[TASK INPUT Boundary: Start]

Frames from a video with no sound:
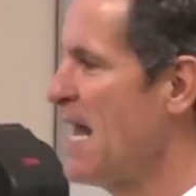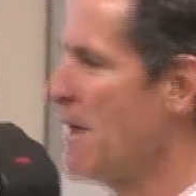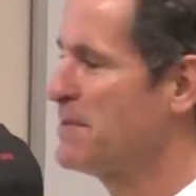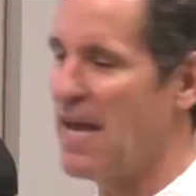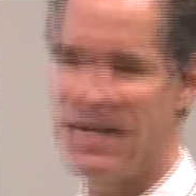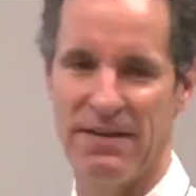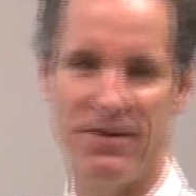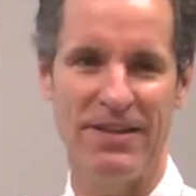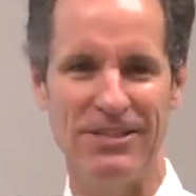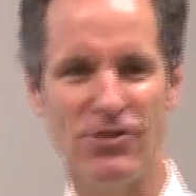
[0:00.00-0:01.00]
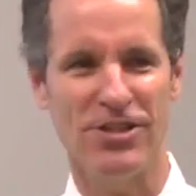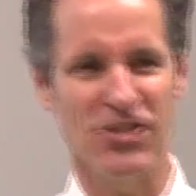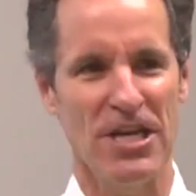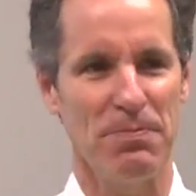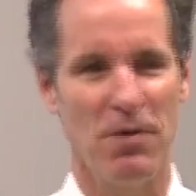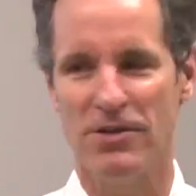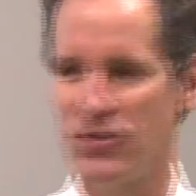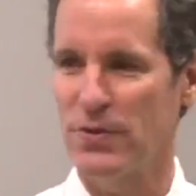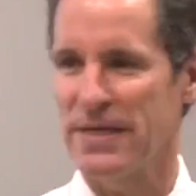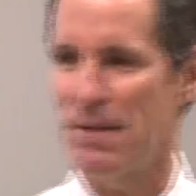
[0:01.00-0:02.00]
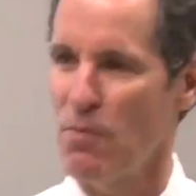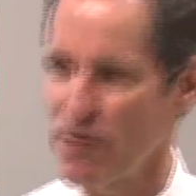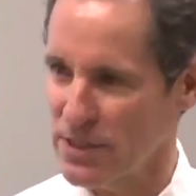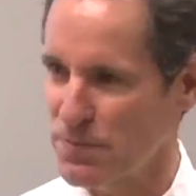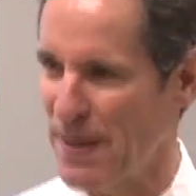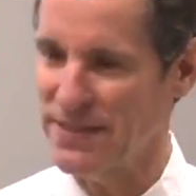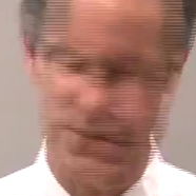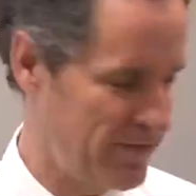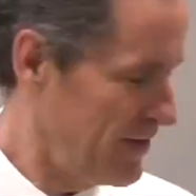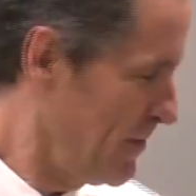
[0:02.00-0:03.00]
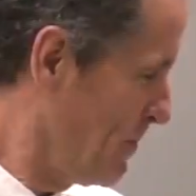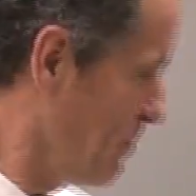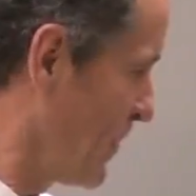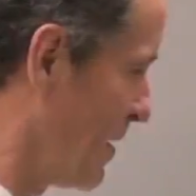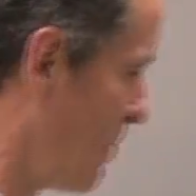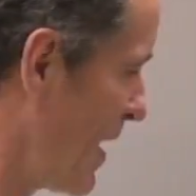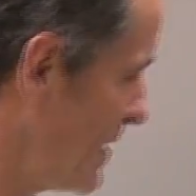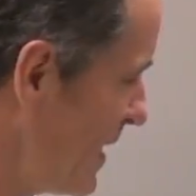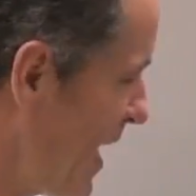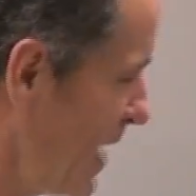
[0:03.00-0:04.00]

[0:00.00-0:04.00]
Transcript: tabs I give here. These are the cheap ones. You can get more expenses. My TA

[TASK INPUT Boundary: End]
[TASK INPUT Boundary: Start]

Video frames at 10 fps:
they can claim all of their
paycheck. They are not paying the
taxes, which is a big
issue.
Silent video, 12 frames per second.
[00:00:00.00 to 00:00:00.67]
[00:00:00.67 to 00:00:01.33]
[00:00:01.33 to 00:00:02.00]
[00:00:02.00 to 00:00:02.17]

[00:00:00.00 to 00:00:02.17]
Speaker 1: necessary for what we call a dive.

[TASK INPUT Boundary: End]
[TASK INPUT Boundary: Start]

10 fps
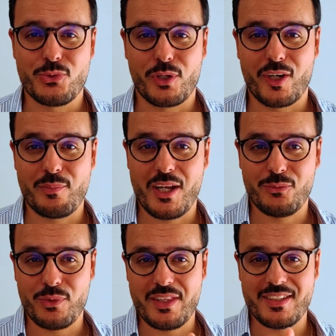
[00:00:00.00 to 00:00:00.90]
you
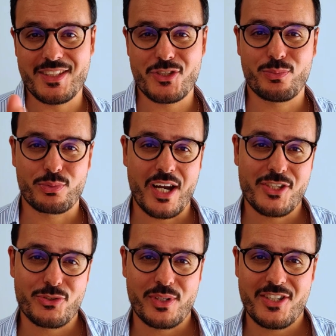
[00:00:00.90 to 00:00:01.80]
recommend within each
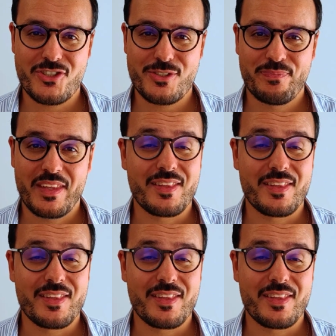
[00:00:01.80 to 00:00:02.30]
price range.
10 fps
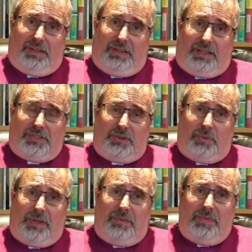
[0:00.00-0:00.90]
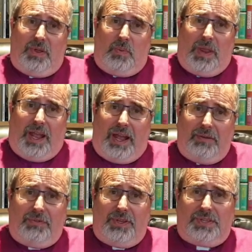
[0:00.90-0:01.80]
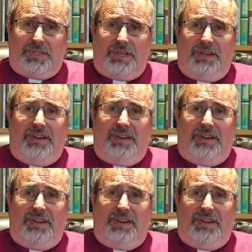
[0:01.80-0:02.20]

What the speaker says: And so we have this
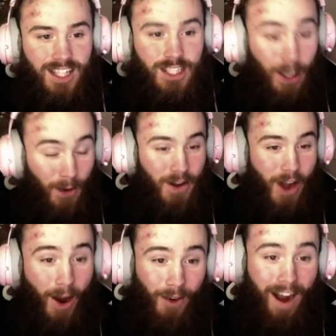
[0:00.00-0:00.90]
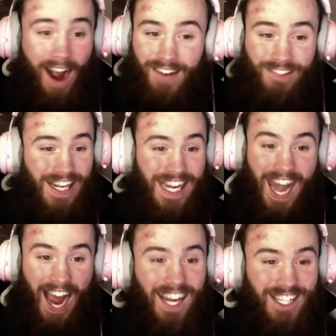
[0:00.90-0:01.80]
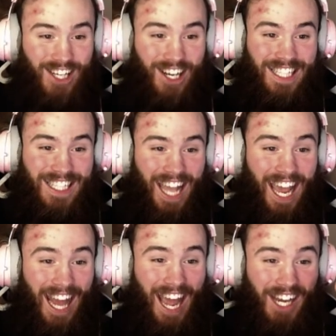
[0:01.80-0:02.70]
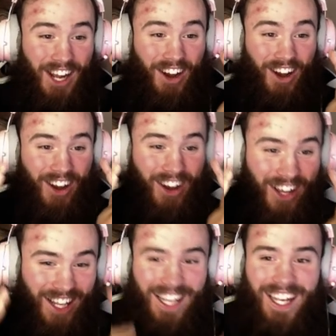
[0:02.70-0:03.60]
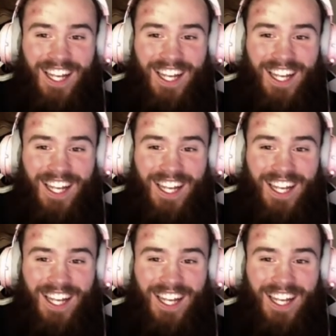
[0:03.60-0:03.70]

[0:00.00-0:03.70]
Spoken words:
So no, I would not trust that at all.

[TASK INPUT Boundary: End]

**WHAT THE TASK ASKS**
Within the listing above, the lines from the one with "[0:01.00-0:02.00]" through the one with "Transcript: tabs I" are to be given again word for word. Do not include pictures.

**RESULT OF THE EXERCISE**
[0:01.00-0:02.00]
[0:02.00-0:03.00]
[0:03.00-0:04.00]

[0:00.00-0:04.00]
Transcript: tabs I give here. These are the cheap ones. You can get more expenses. My TA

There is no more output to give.